I worry that in a community of writers I may not be accepted. I know that this is imposter syndrome rearing it’s inauthentic head, but I cannot shake the feeling that I wouldn’t belong, or that I would be an outsider. As with most people in a group, I would want to belong in the group, be a full, contributing member. I don’t want to hang on the fringe, or just exist in the space. I want to commit and become an integral facet. I would like to offer as much as I would be given, in terms of feedback, critique, and a fresh perspective. Maybe Art House Dallas could be the opportunity I am looking for.

I have a friend in Pennsylvania who is a young adult author and she has invited me to be part of her group of writers. To date, I have not taken that plunge either, but I feel that it is time to do so. If I am going to commit to a life of writing, and make it a viable part of my life, I really need to be part of communities that write.

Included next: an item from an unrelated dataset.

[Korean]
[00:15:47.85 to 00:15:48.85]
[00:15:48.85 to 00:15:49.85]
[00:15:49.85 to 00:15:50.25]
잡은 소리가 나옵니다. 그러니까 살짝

I also need to get more serious about writing every day. My wife has a few book projects she would like assistance writing, and that I have agreed to help her on. I need to get started with those in a real way. My blogs are doing fine, I last wrote here ten days ago and on PhilMartin.blog four days ago, so I am regularly enough publishing posts, but I need to inculcate myself into the habit of writing. I cannot improve without doing, and doing so regularly.

I have an action list: join Art House Dallas events, join my friend’s group, start on my wife’s books, and continue blogging regularly. Taken together, that is more than enough to keep me busy. Grad school classes start this August, and once they do, I will really be in the thick of it. All the better! Without having a full time job, I need to be employed doing something. Even more so if that something is writing. (I hope to have a job again though, and relatively soon, but that remains To Be Seen at the moment.)

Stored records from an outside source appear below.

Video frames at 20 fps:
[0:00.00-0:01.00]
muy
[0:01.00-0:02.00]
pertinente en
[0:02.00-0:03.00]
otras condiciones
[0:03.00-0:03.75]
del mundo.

I look back and re-read that paragraph: my action list, and I am excited. There is potential for so much good there. It is a risk, of course, as most things new are, but without the threat of risk there is no hope of reward. I don’t achieve by sitting around doing nothing, and that gets boring after awhile anyhow. I must have something to do, and I have chosen, for better or for worse, writing.

I was thirteen the first time I consciously sat down and wrote a poem. I still have it, but it isn’t any good. It is evocative, but amateurish, has imagery, but lacks sophistication. I was thirteen, after all, and just starting. But it really reminds me of the poet I would become, and the sort of thing I write now, just, better. Before then, and since then, I have written a lot of different things, but that I consider the true beginning of my intentional writing career.

That is another long term project I would like to commence at some point, by the way: revising my book of poetry. Did you know that I self-published some poems? Well, I did, and you can buy the collection on Amazon. As good as I consider them (I am offering them for sale, after all) I would like to see what some intense revision could do. I want to put them through the wringer of my own critique, and others’, and see what emerges. I think I have enough to work on for now, but that remains a longer-term goal. Look for a second edition of Whiskey Poetry in the future! (But for now, buy the one that is out there. Amazon has it on sale for a little over $5. Can’t beat that!)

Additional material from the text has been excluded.